▶ _Records for processing_:
---------------

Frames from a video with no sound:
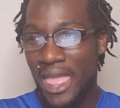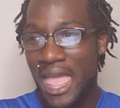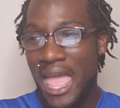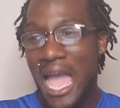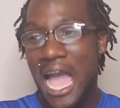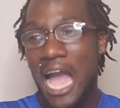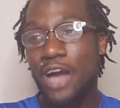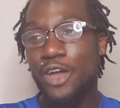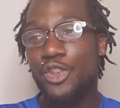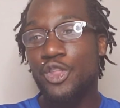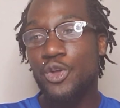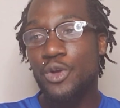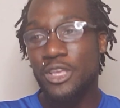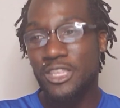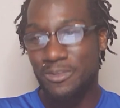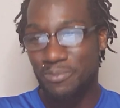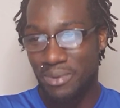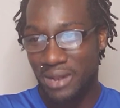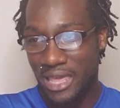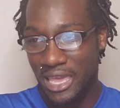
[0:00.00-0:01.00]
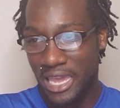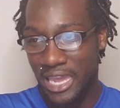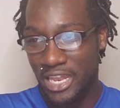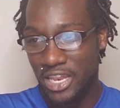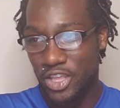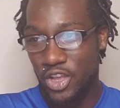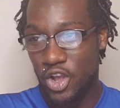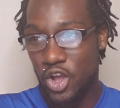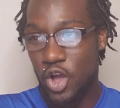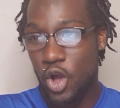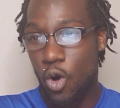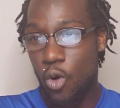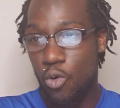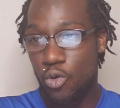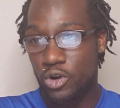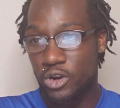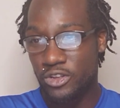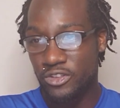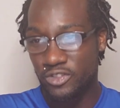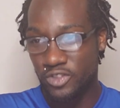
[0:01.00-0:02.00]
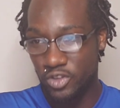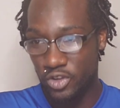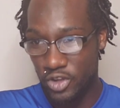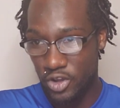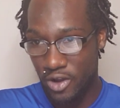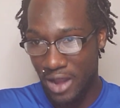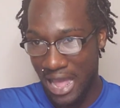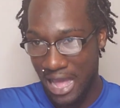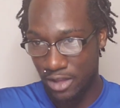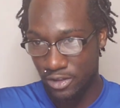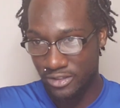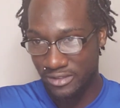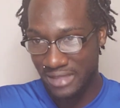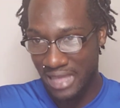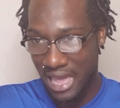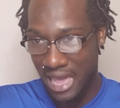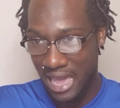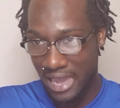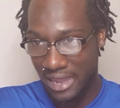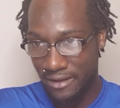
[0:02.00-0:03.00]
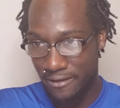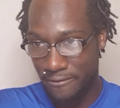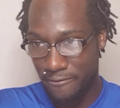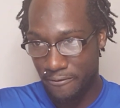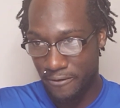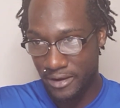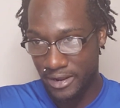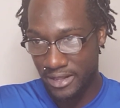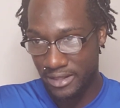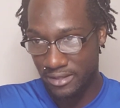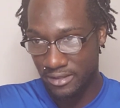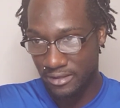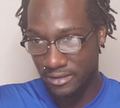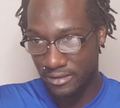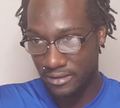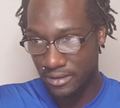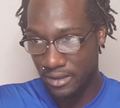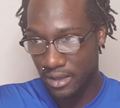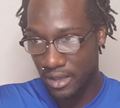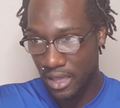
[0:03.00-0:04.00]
How do you explain your cohorts to your outside friends?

---------------

▶ _How to complete this task_: Could you copy each line above exactly as written, minus any pictures?

▶ _Expected answer_:
Frames from a video with no sound:
[0:00.00-0:01.00]
[0:01.00-0:02.00]
[0:02.00-0:03.00]
[0:03.00-0:04.00]
How do you explain your cohorts to your outside friends?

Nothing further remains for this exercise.